The crown jewel of the Laconian mobile studio is the built-in monitoring system. After mastermind Johnny Strasser finished tuning it, one of the first things I did with it was spend an evening conducting ABX tests, the audiophile’s double-blind experimentation model. This gets interesting, I promise.
I encode my tracks using the ironically-named LAME mp3 encoder. The entire history of the format is fascinating, but all you need to know is that mp3 was created and I daresay perfected by scientists who study nothing but psychoacoustics – how you hear and how to manipulate what your brain does with the signals it gets from your ears.
People will tell you mp3 is inferior because it is a “lossy” format. Like a jpg image file, there are details left out so the file is smaller than the original “lossless” source. When they tell you they can hear the difference, you need to respond to those people like you would if they told you about their girlfriend in Canada.
I spent hours with the mastering quality Strasser monitoring system, (lossless) wav files, LAME-encoded mp3 copies, and a program that plays audio files for you and lets you guess which is which (here’s an ABX app you can use online). I don’t claim to have golden ears but I can confidently tell you that, on this system, I heard instruments in recordings I’ve listened to for decades that I’d never heard before. Not just like a brighter cymbal sound, I’m talking an entire part of the arrangement. So, like, pretty much the opposite of how we listen to music 99% of the time, in the car or through ear buds, which is compromising what the artist intended you to hear roughly a million times more than a well-encoded mp3 file.

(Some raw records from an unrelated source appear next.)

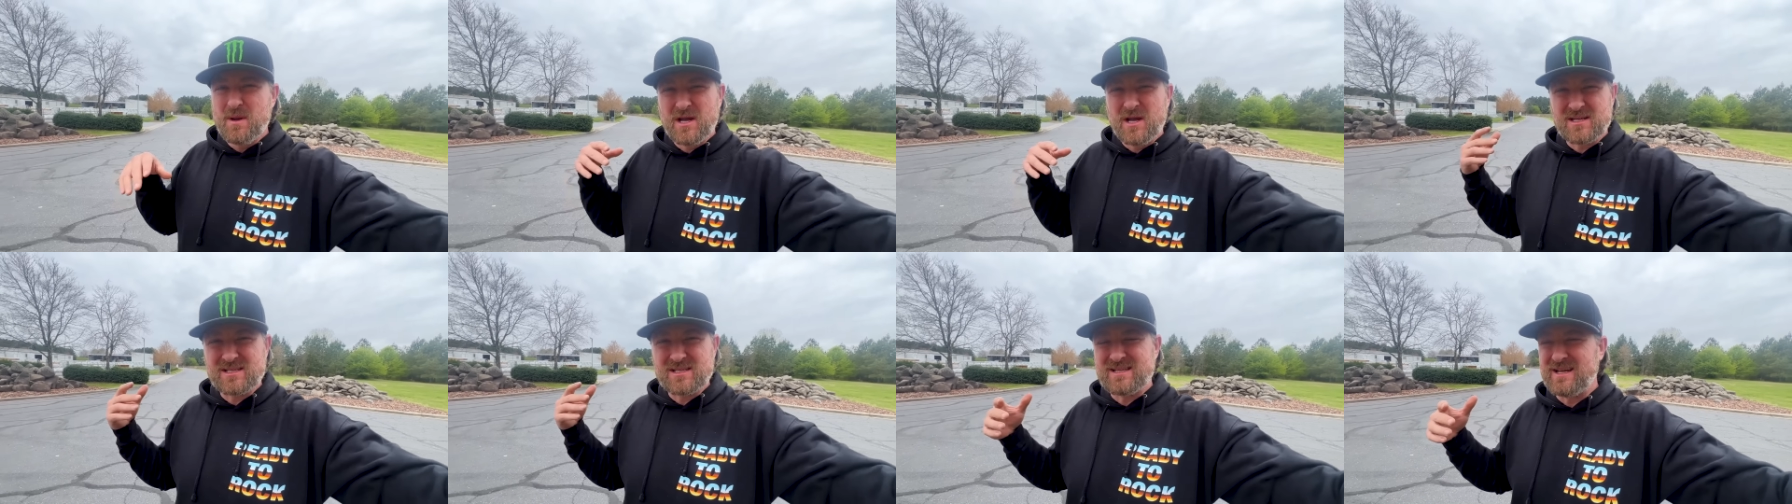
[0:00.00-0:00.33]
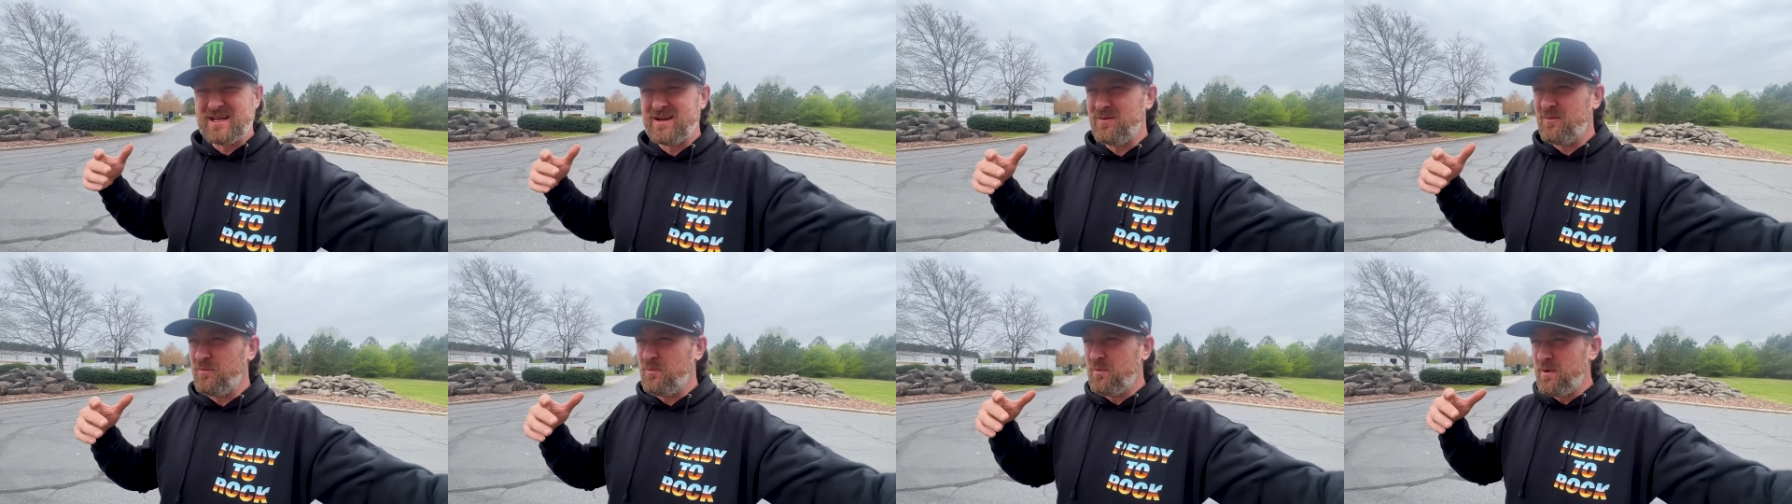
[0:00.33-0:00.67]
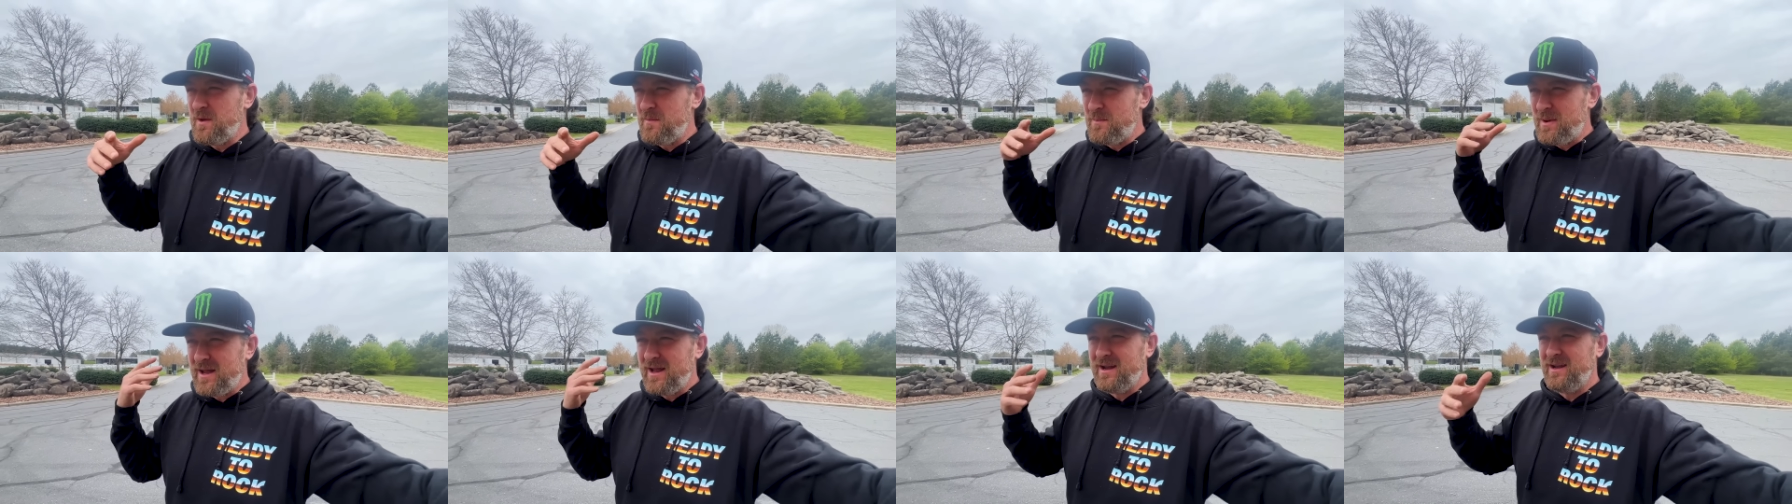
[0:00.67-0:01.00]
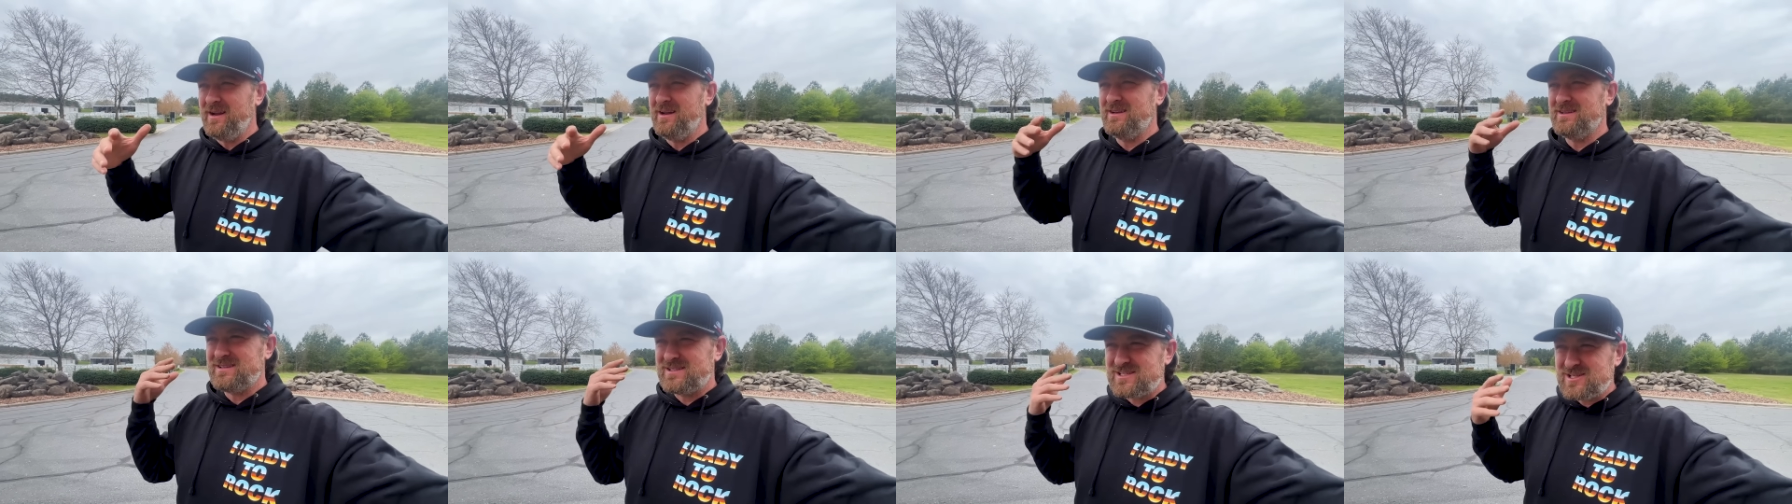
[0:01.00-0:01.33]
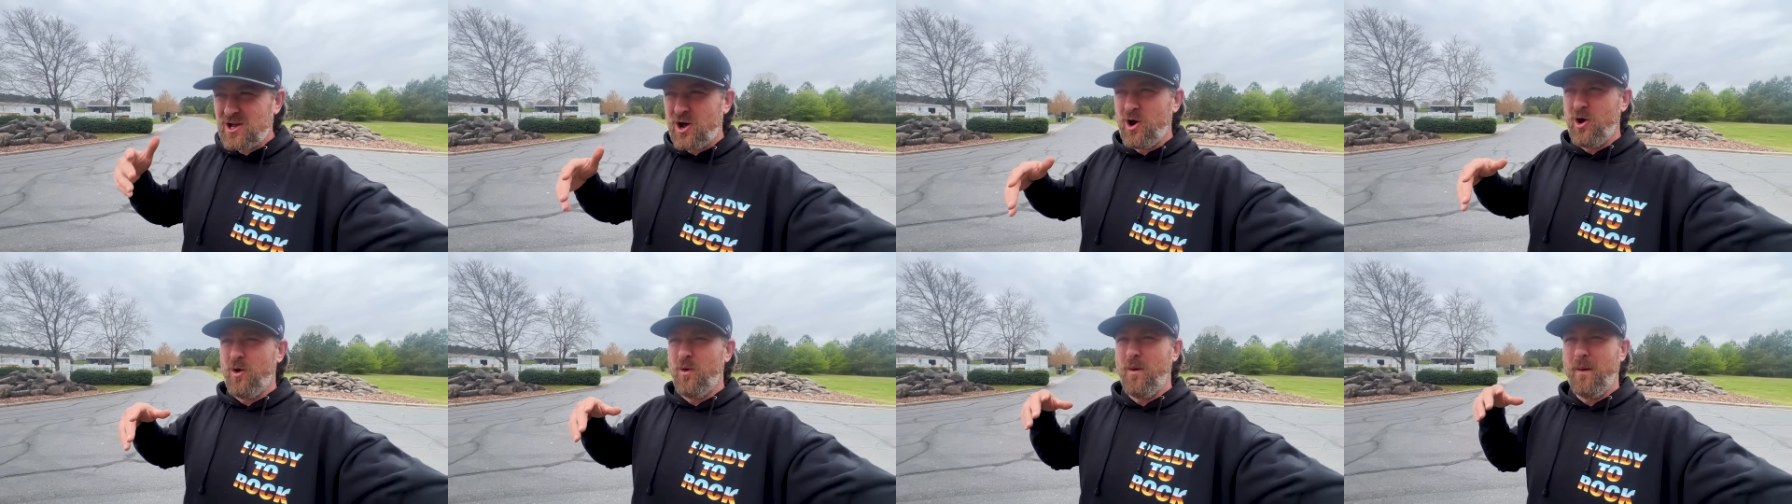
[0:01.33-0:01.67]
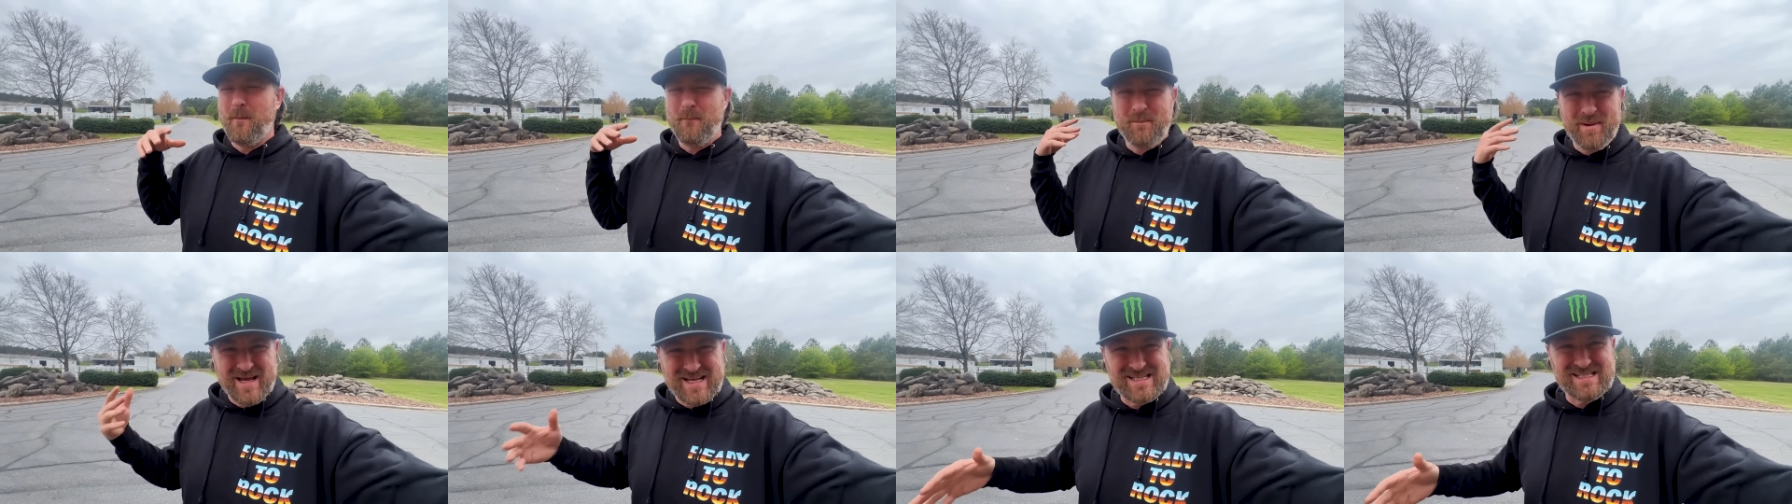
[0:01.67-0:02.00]
because we've been so
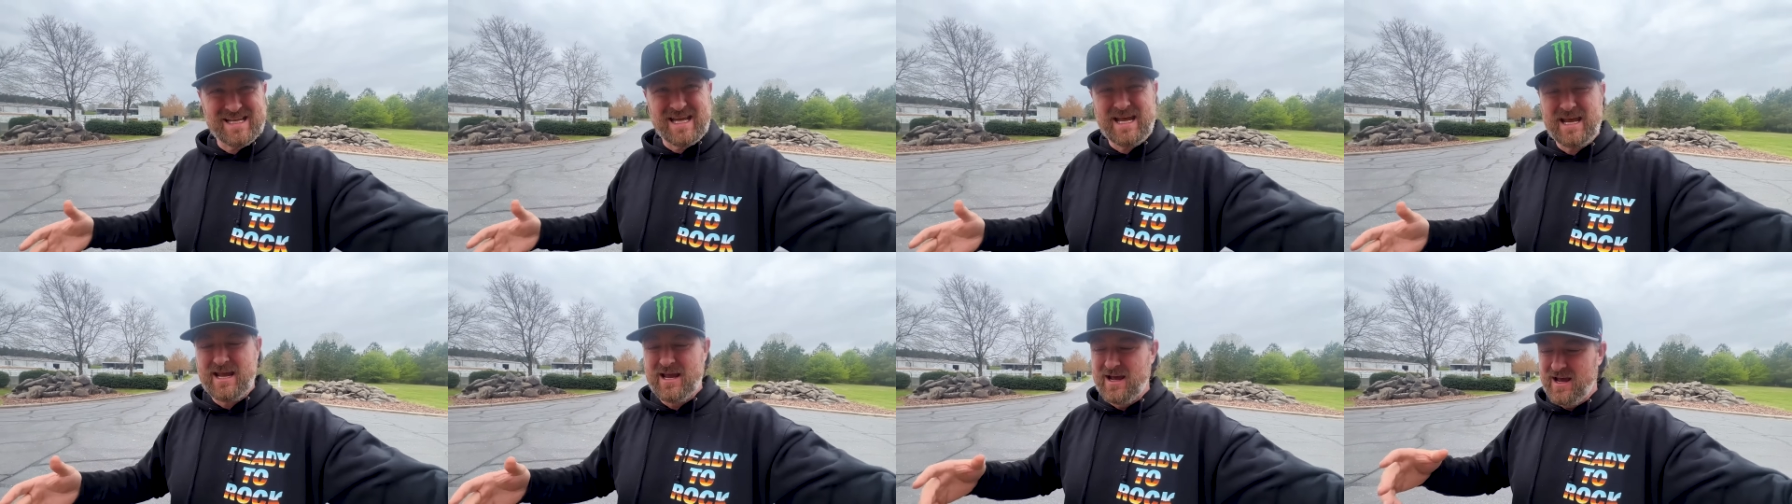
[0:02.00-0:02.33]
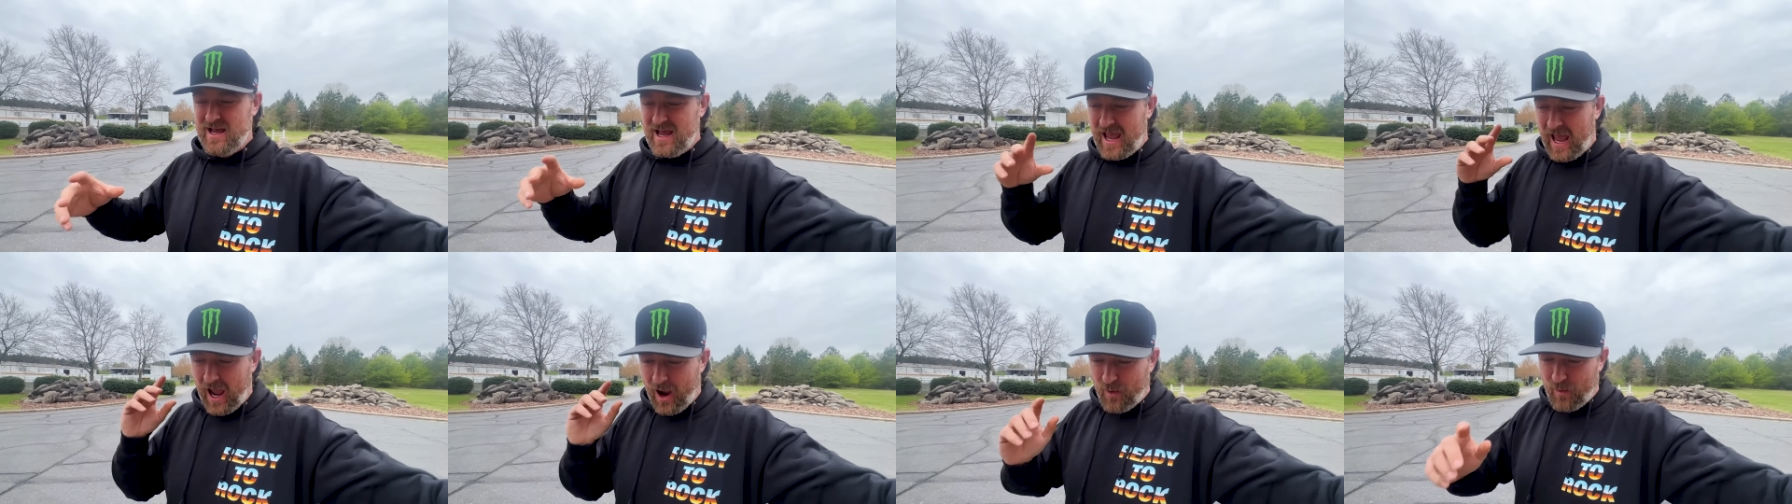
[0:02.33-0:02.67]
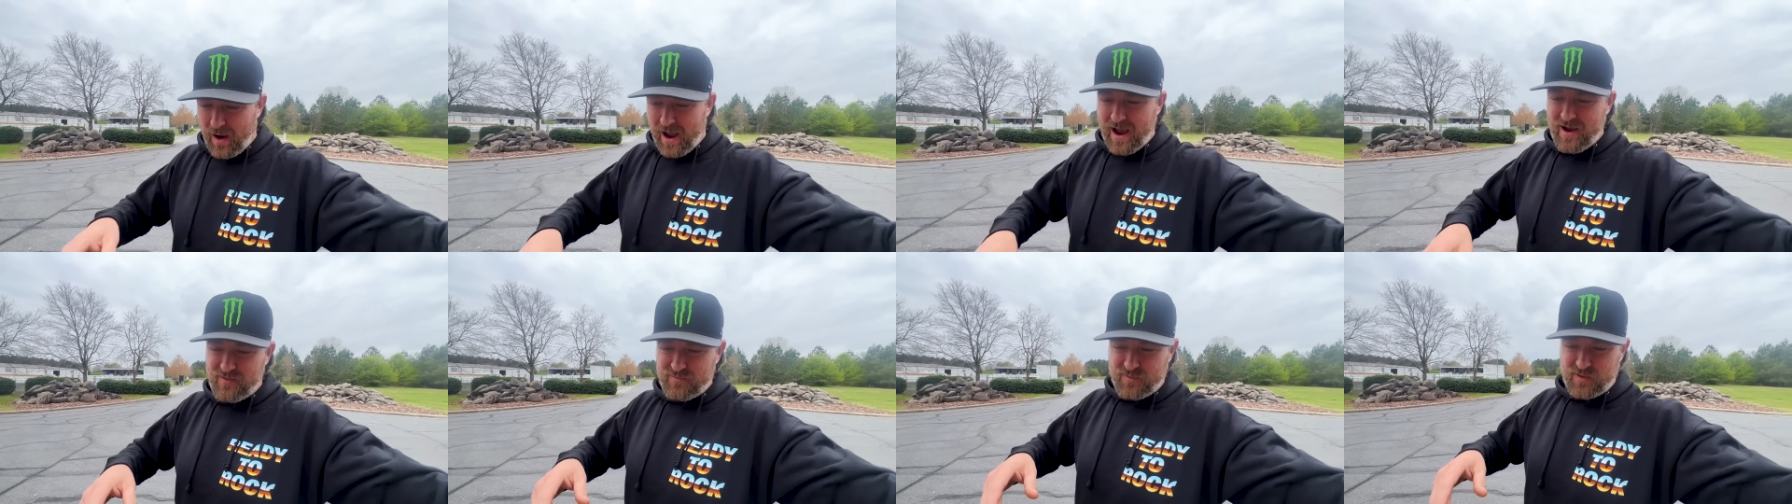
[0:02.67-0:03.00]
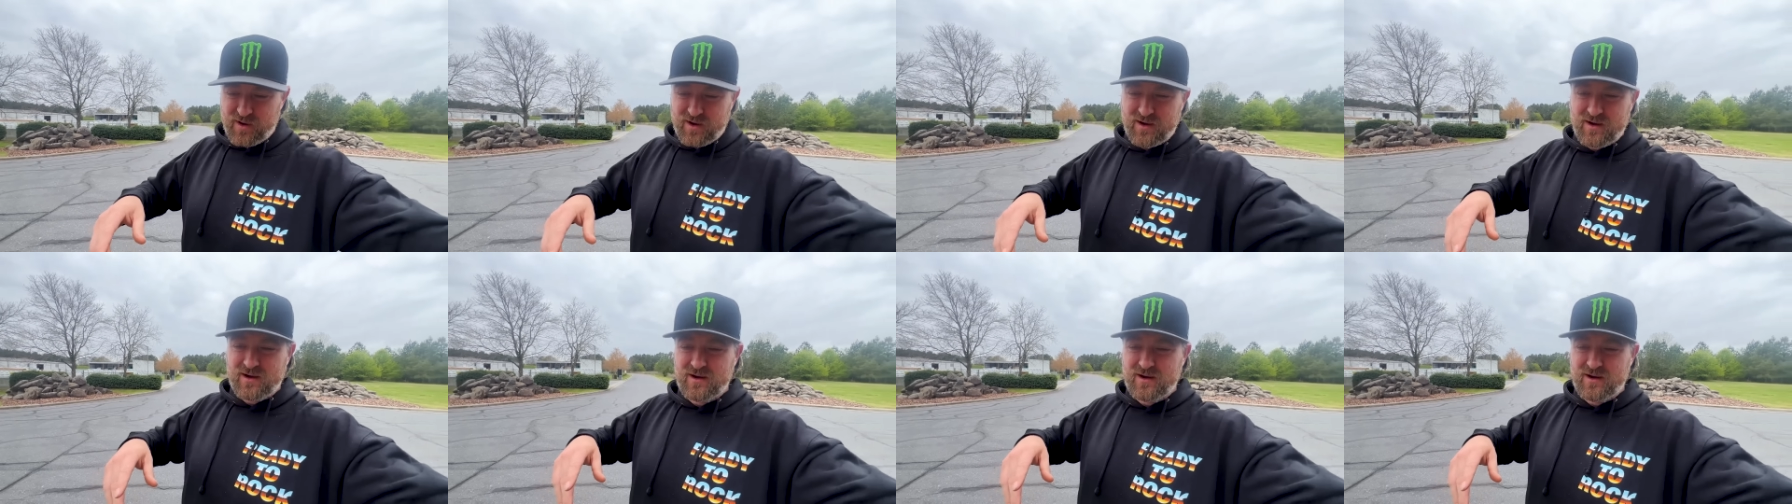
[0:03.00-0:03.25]
busy. However,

I failed this ABX test miserably. It was worse than guessing.
Now: Why did I go through all this? For the same reason I did the research and found the LAME encoder years and years ago, when you HAD to use mp3 simply because we didn’t have enough storage for lossless copies of all our music. I want to give you, dear listener, as many reasons as possible to value the music I make.
This acoustical saga was just one part of my ongoing quest to try and add value to the product of recorded music. “Maybe I can offer hi-fi lossless files,” I thought. Well, I can confidently promise you that, even if my mixes are crap, they sound not one decibel crappier as mp3.
So, this time around, I’m making videos of the recording process. I’ll include those with the music downloads. If you’ve read this far, I think you’ll enjoy them. But if you’ve read this far, I’m betting you already think a song you love is worth more than 99 cents. So, thanks, from the bottom of my heart.
I put some effort into the songwriting, too.